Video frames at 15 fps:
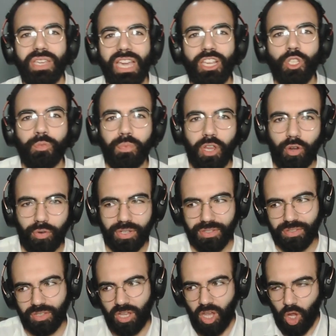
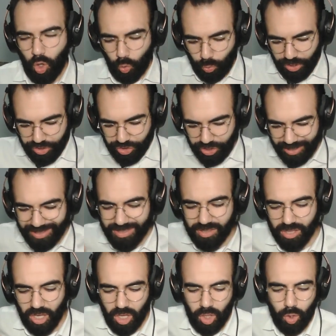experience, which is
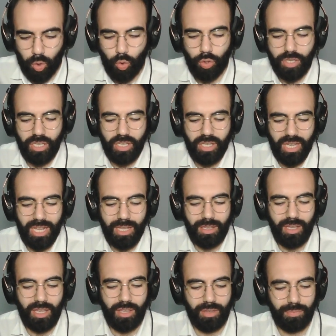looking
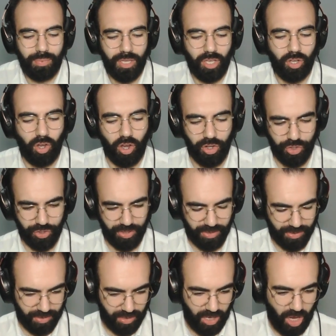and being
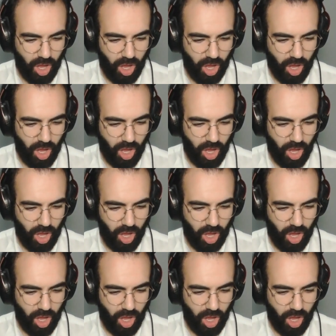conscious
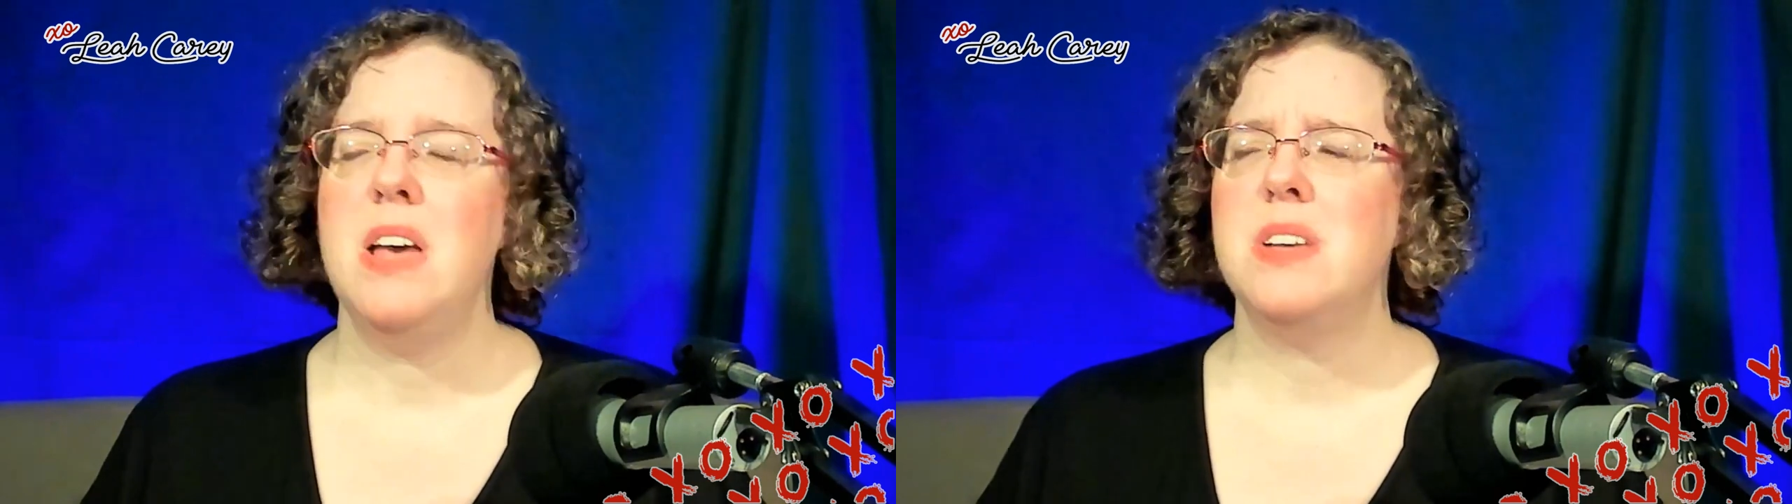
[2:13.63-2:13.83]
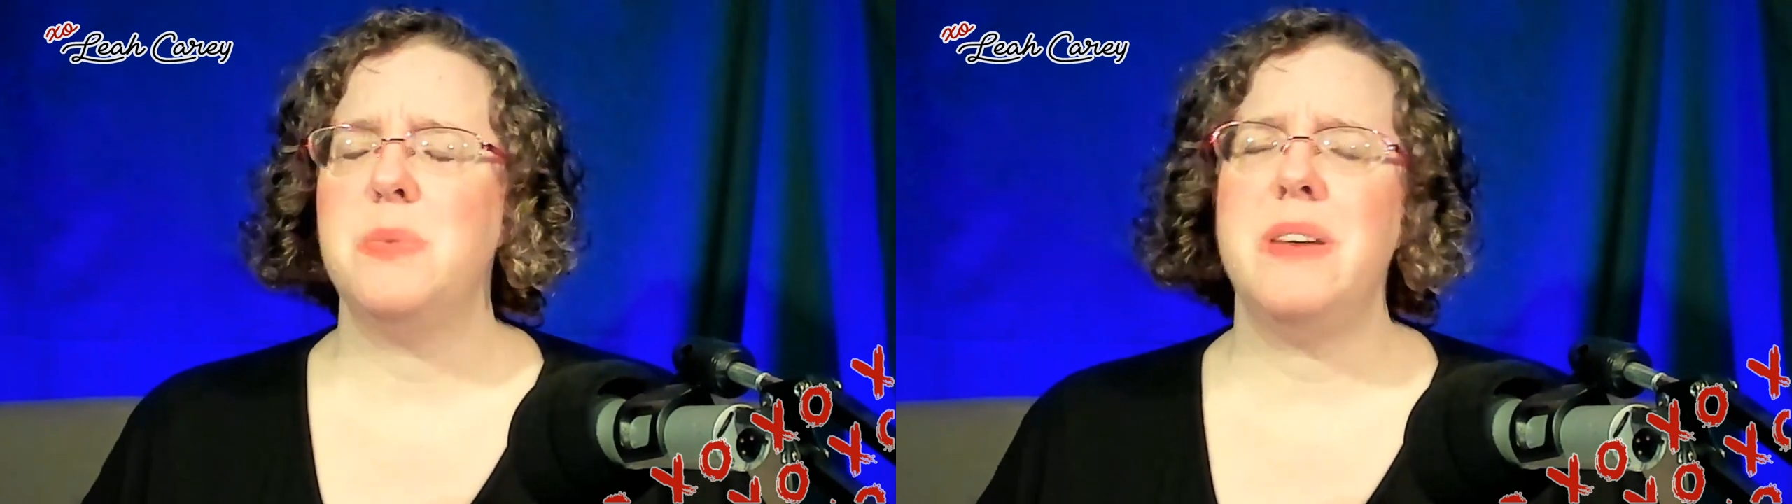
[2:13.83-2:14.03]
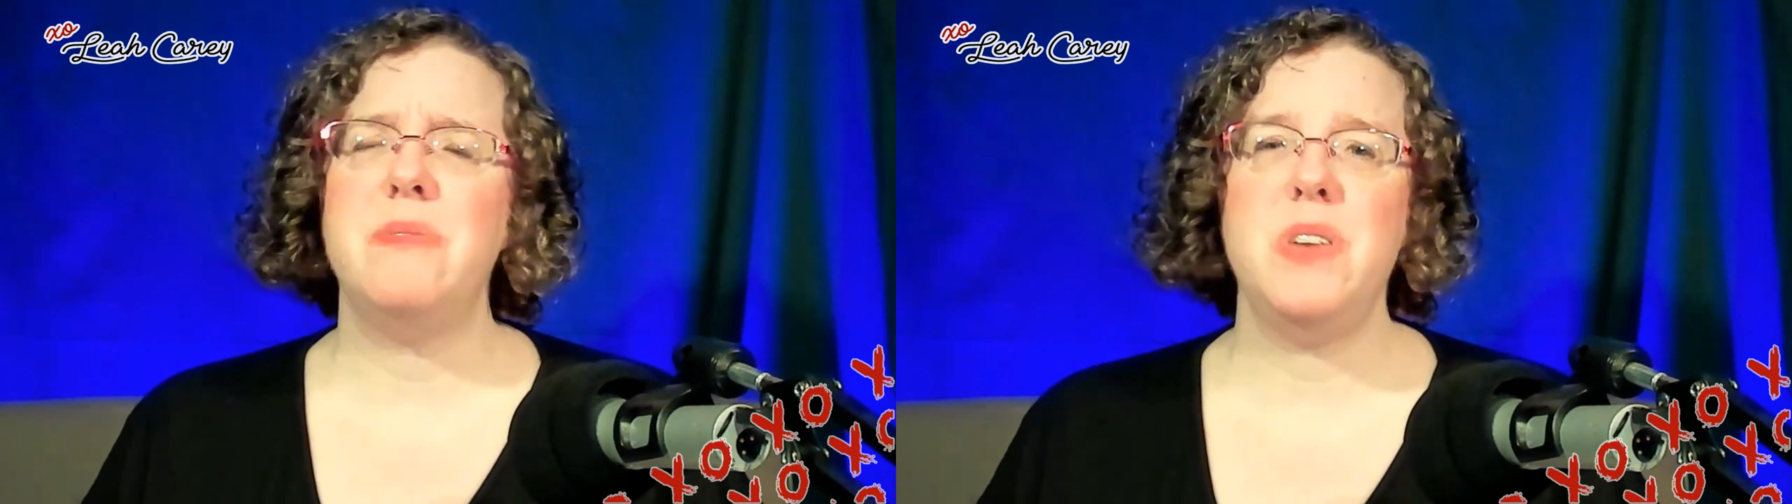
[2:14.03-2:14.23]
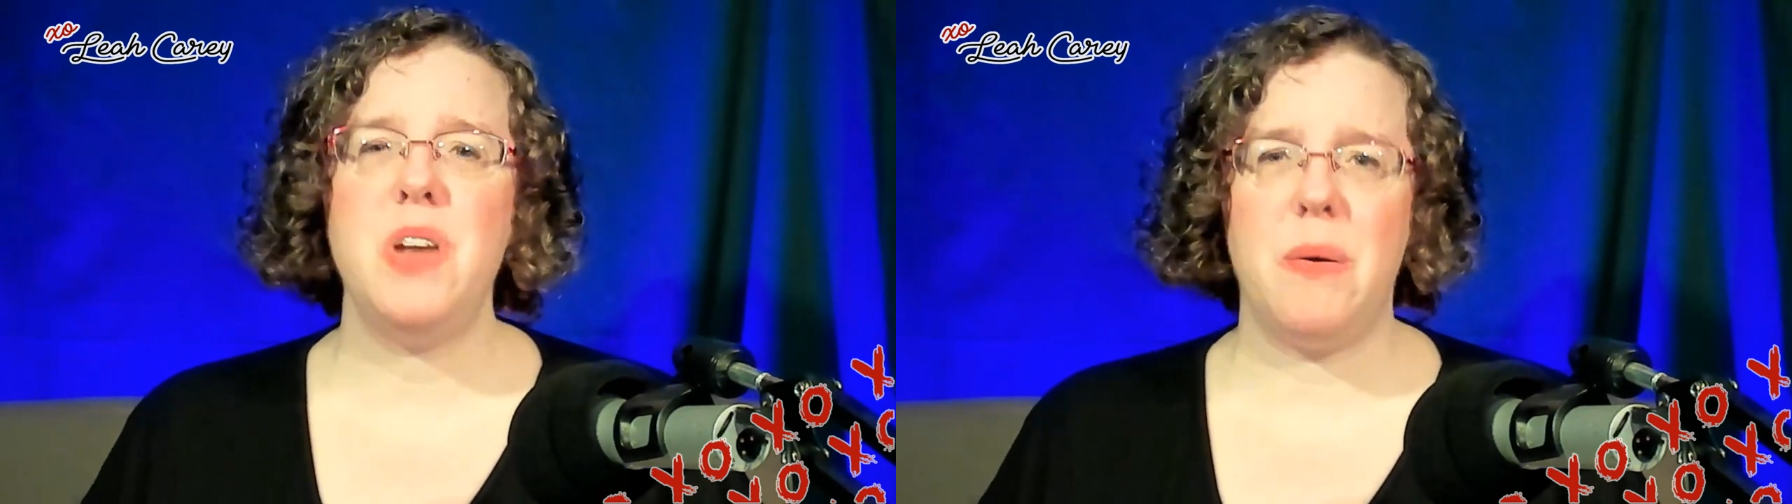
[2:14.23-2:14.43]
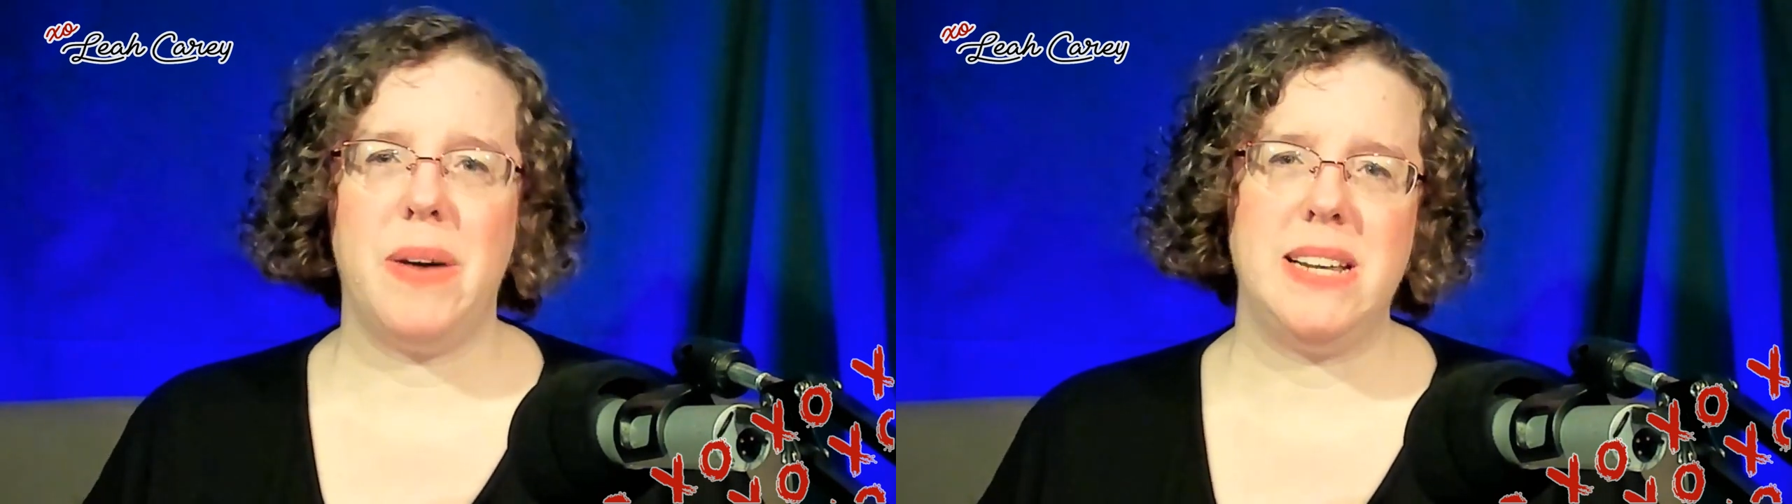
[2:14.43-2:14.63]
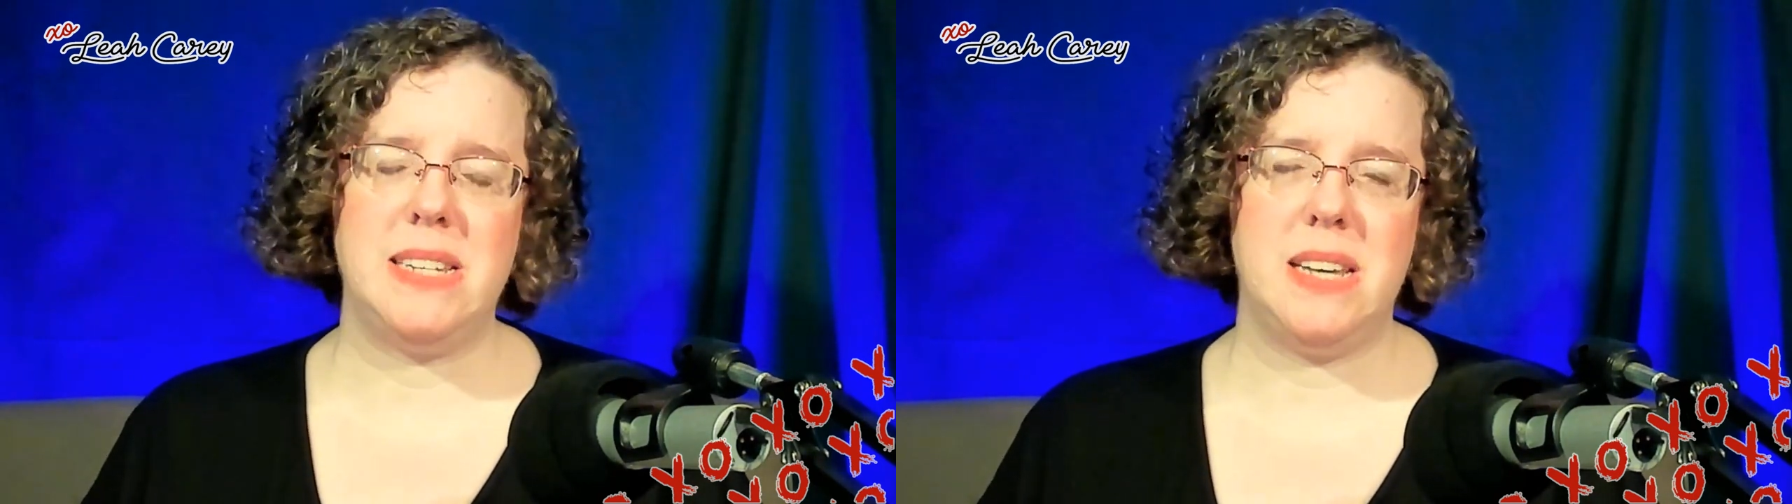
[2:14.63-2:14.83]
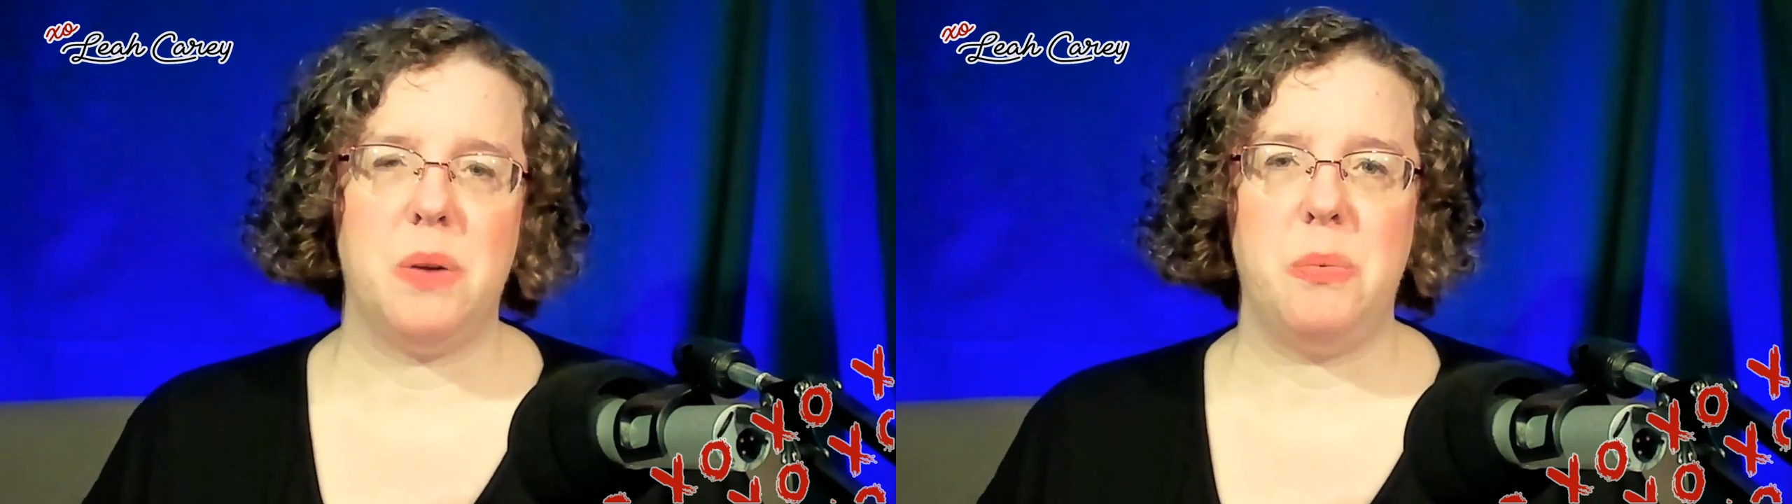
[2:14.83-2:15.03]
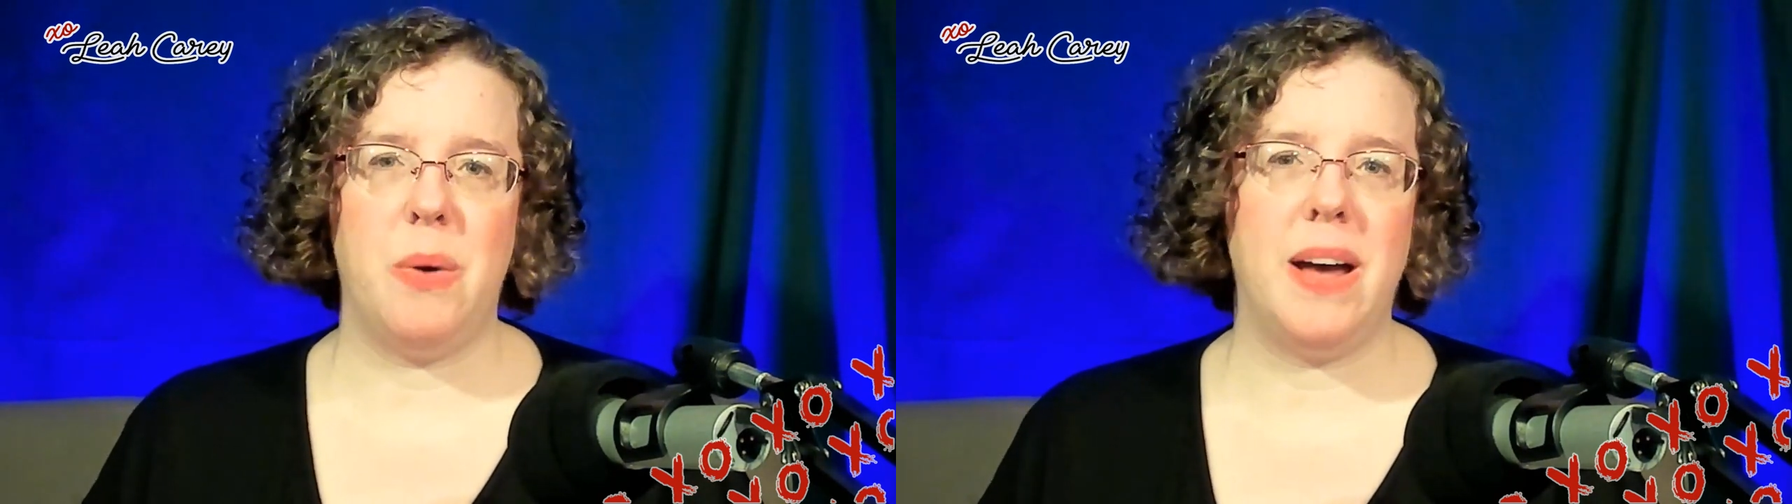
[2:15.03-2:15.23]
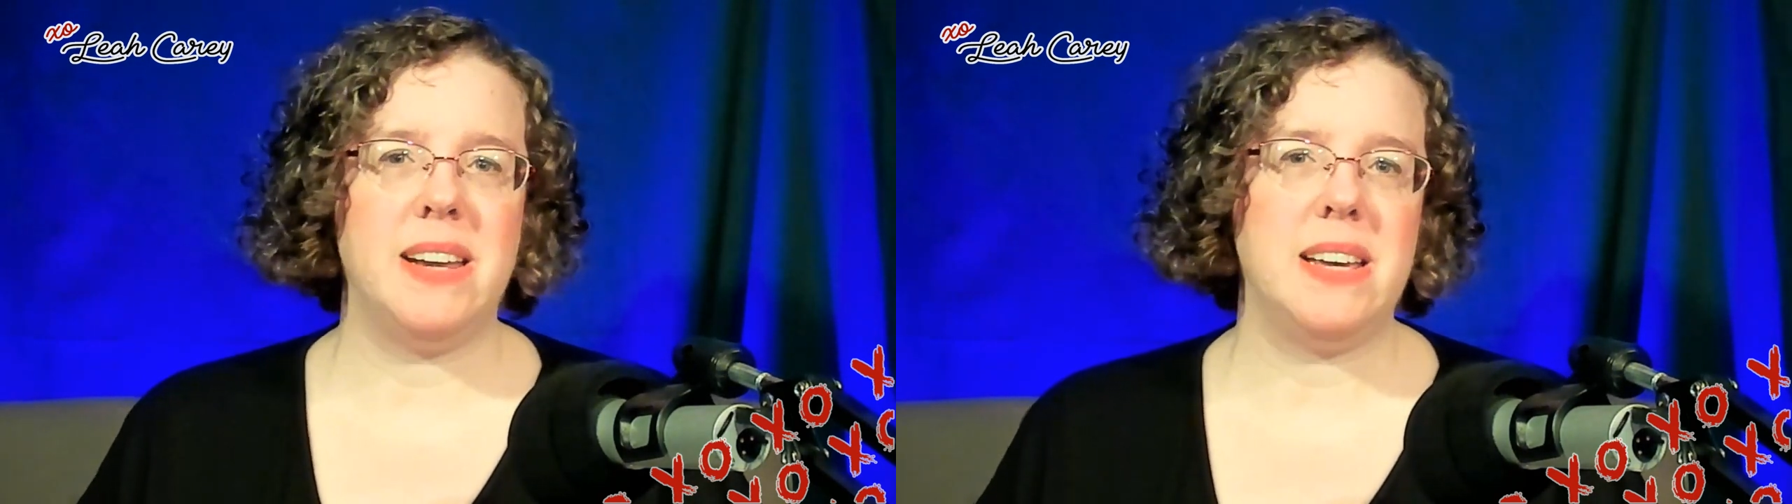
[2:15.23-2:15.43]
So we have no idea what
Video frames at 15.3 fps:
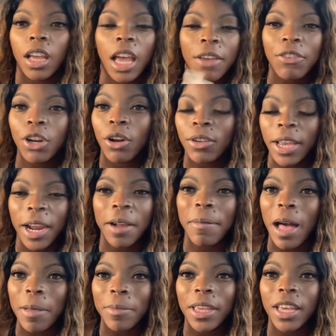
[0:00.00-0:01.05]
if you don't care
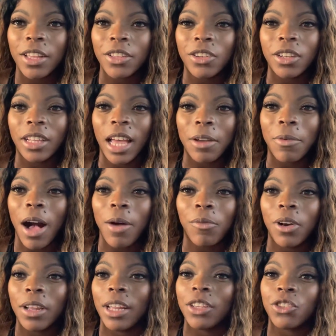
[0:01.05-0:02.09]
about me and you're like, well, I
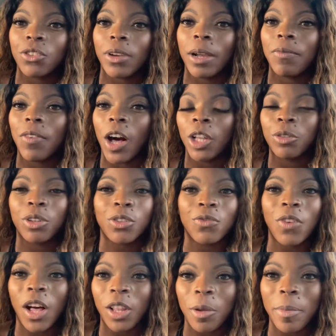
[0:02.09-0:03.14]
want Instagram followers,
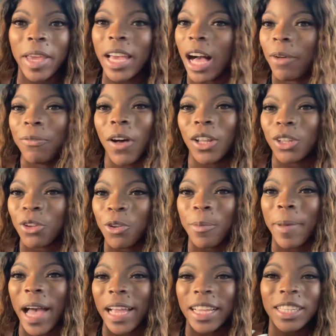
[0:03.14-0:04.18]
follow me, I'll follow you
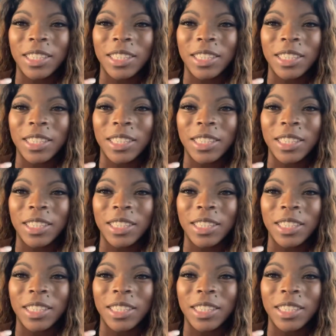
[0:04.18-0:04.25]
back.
====
Each record above should be returned unchanged, except that the pictures are dropped.

Video frames at 15 fps:
experience, which is
looking
and being
conscious
[2:13.63-2:13.83]
[2:13.83-2:14.03]
[2:14.03-2:14.23]
[2:14.23-2:14.43]
[2:14.43-2:14.63]
[2:14.63-2:14.83]
[2:14.83-2:15.03]
[2:15.03-2:15.23]
[2:15.23-2:15.43]
So we have no idea what
Video frames at 15.3 fps:
[0:00.00-0:01.05]
if you don't care
[0:01.05-0:02.09]
about me and you're like, well, I
[0:02.09-0:03.14]
want Instagram followers,
[0:03.14-0:04.18]
follow me, I'll follow you
[0:04.18-0:04.25]
back.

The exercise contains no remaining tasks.